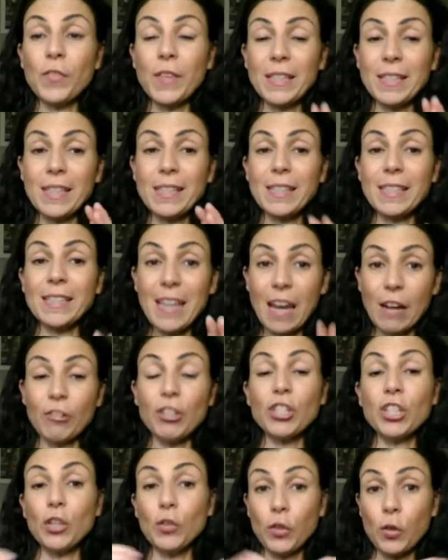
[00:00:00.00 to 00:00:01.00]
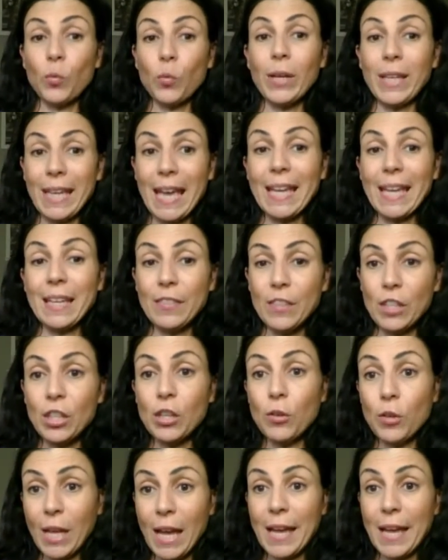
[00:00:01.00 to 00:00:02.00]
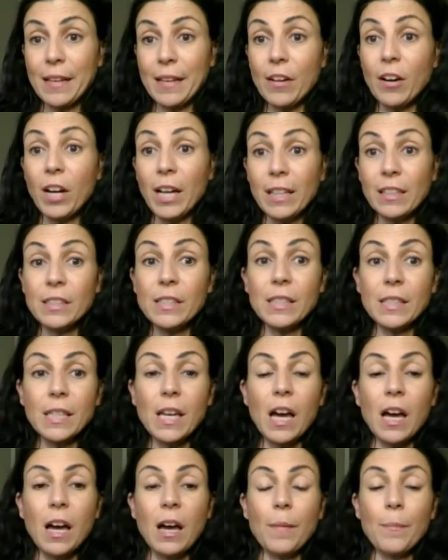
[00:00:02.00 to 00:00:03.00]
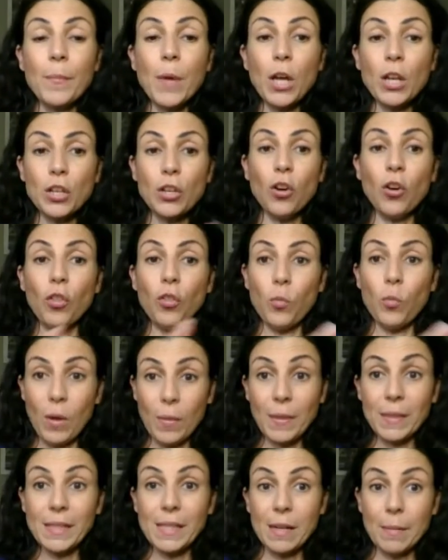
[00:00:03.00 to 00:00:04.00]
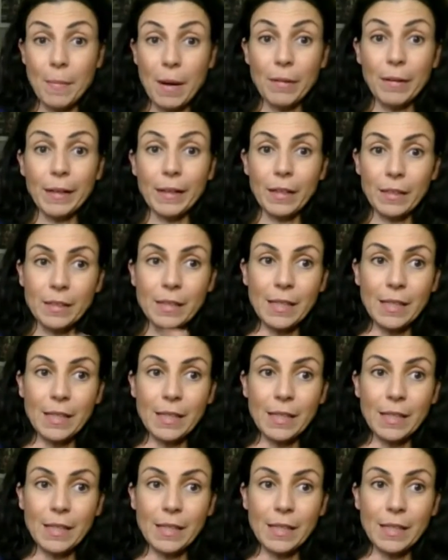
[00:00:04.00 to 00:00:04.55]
This is the TerraShield that we're getting in the UK and Ireland, not the one that's in America.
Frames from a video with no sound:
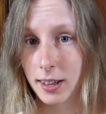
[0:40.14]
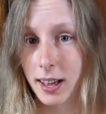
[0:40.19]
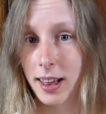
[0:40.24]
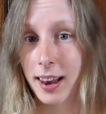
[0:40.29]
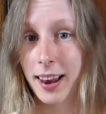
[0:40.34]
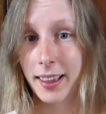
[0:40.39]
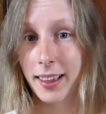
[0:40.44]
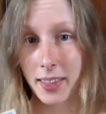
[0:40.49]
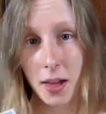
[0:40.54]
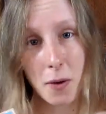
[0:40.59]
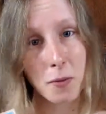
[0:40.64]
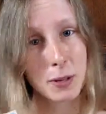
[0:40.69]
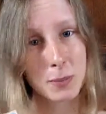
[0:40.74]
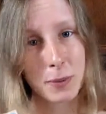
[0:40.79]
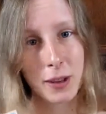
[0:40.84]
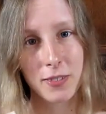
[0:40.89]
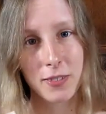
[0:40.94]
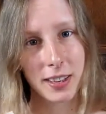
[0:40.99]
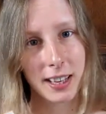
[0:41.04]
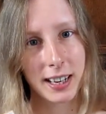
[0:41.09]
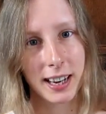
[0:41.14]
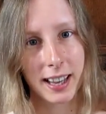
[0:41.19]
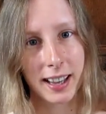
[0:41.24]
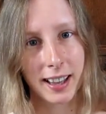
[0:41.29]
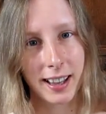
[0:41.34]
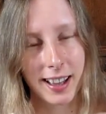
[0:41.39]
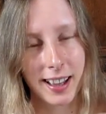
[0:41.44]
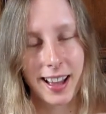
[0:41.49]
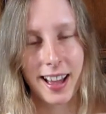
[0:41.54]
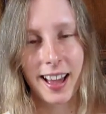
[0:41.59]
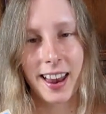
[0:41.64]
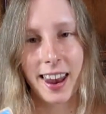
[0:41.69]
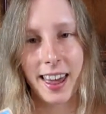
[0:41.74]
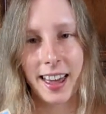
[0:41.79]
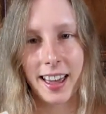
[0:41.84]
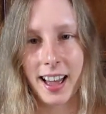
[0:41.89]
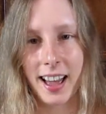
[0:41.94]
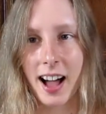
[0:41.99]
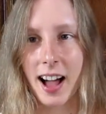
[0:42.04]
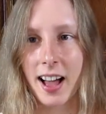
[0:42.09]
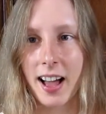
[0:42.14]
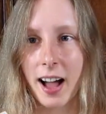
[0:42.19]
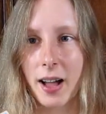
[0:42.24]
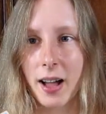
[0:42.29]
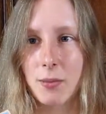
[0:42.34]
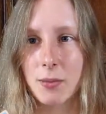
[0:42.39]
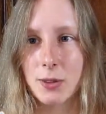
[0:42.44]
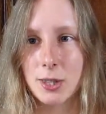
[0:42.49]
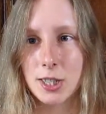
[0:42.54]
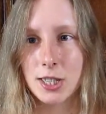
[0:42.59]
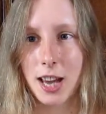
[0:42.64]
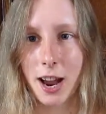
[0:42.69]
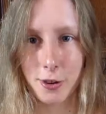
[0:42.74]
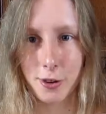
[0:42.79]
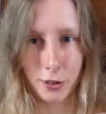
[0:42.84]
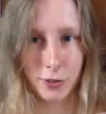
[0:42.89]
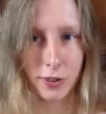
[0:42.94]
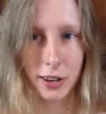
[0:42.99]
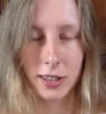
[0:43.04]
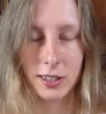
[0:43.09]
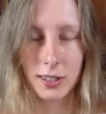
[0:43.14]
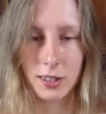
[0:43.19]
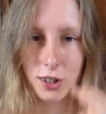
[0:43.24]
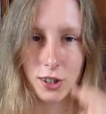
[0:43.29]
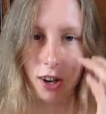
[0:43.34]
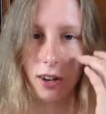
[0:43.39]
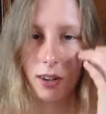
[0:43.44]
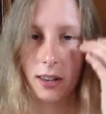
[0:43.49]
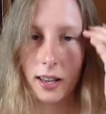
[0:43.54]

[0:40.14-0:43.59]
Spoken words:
Like that was my feeling. Like I was terrified as a child.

■ ■ ■ ■

__What is required__
Output the records exactly, please. The pictures are not part of the copy.

__Result for this task__
[00:00:00.00 to 00:00:01.00]
[00:00:01.00 to 00:00:02.00]
[00:00:02.00 to 00:00:03.00]
[00:00:03.00 to 00:00:04.00]
[00:00:04.00 to 00:00:04.55]
This is the TerraShield that we're getting in the UK and Ireland, not the one that's in America.
Frames from a video with no sound:
[0:40.14]
[0:40.19]
[0:40.24]
[0:40.29]
[0:40.34]
[0:40.39]
[0:40.44]
[0:40.49]
[0:40.54]
[0:40.59]
[0:40.64]
[0:40.69]
[0:40.74]
[0:40.79]
[0:40.84]
[0:40.89]
[0:40.94]
[0:40.99]
[0:41.04]
[0:41.09]
[0:41.14]
[0:41.19]
[0:41.24]
[0:41.29]
[0:41.34]
[0:41.39]
[0:41.44]
[0:41.49]
[0:41.54]
[0:41.59]
[0:41.64]
[0:41.69]
[0:41.74]
[0:41.79]
[0:41.84]
[0:41.89]
[0:41.94]
[0:41.99]
[0:42.04]
[0:42.09]
[0:42.14]
[0:42.19]
[0:42.24]
[0:42.29]
[0:42.34]
[0:42.39]
[0:42.44]
[0:42.49]
[0:42.54]
[0:42.59]
[0:42.64]
[0:42.69]
[0:42.74]
[0:42.79]
[0:42.84]
[0:42.89]
[0:42.94]
[0:42.99]
[0:43.04]
[0:43.09]
[0:43.14]
[0:43.19]
[0:43.24]
[0:43.29]
[0:43.34]
[0:43.39]
[0:43.44]
[0:43.49]
[0:43.54]

[0:40.14-0:43.59]
Spoken words:
Like that was my feeling. Like I was terrified as a child.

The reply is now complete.